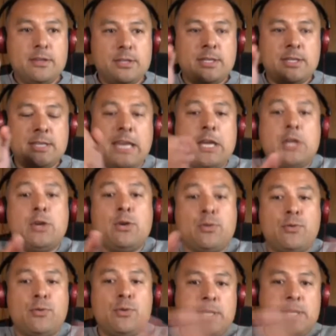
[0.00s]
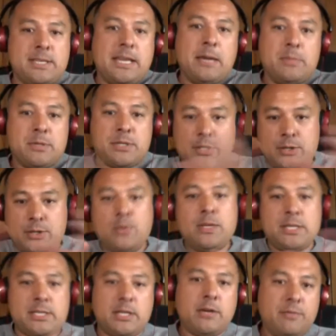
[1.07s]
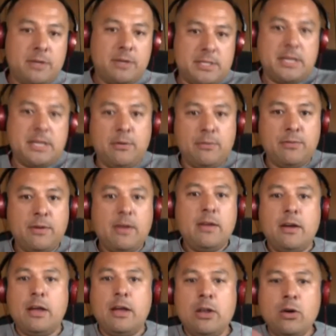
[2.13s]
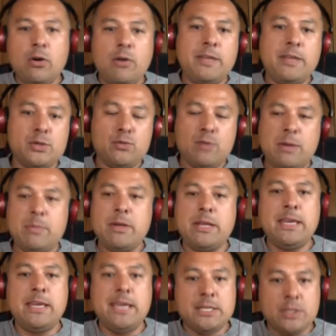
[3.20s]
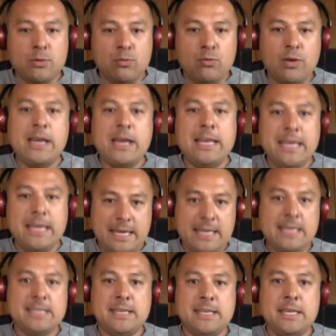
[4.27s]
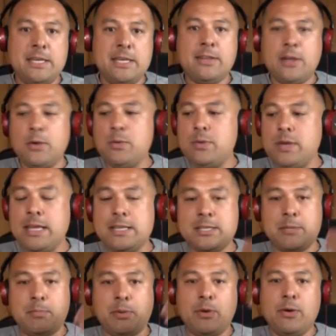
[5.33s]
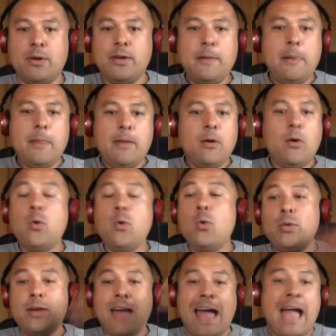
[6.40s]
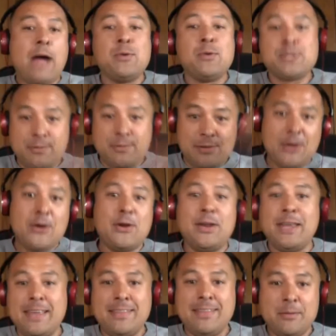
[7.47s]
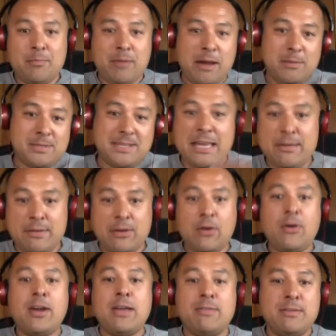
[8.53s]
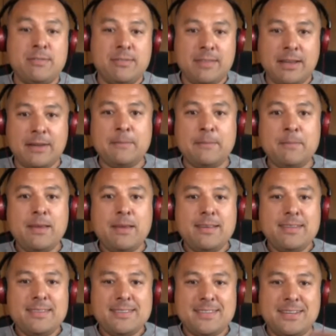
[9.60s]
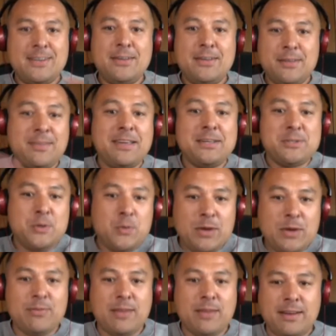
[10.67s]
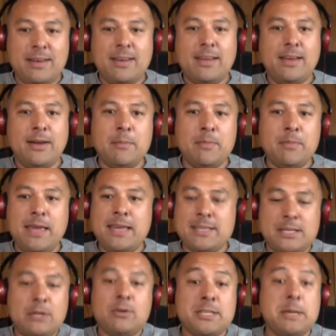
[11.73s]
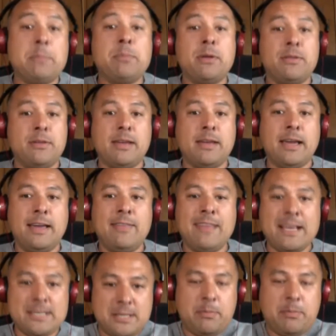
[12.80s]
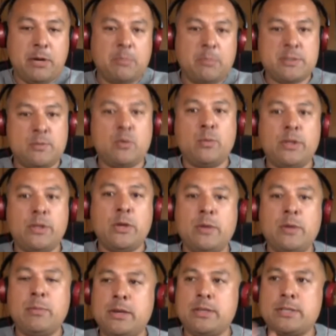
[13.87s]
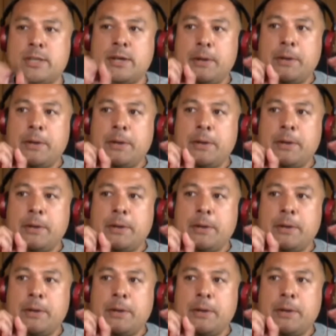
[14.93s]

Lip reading: to take you through the steps to do this stuff yourself. A lot of this remedy is really easy. You don't need to put all the hours of learning in that perhaps Dave and I have even done to learn the things that we've done. It's a lot simpler than that. And that's the purpose of what we're doing, because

** HOW TO COMPLETE THIS TASK **
What I need is every record written out exactly, minus the pictures.

** ANSWER TO THIS PROBLEM **
[0.00s]
[1.07s]
[2.13s]
[3.20s]
[4.27s]
[5.33s]
[6.40s]
[7.47s]
[8.53s]
[9.60s]
[10.67s]
[11.73s]
[12.80s]
[13.87s]
[14.93s]

Lip reading: to take you through the steps to do this stuff yourself. A lot of this remedy is really easy. You don't need to put all the hours of learning in that perhaps Dave and I have even done to learn the things that we've done. It's a lot simpler than that. And that's the purpose of what we're doing, because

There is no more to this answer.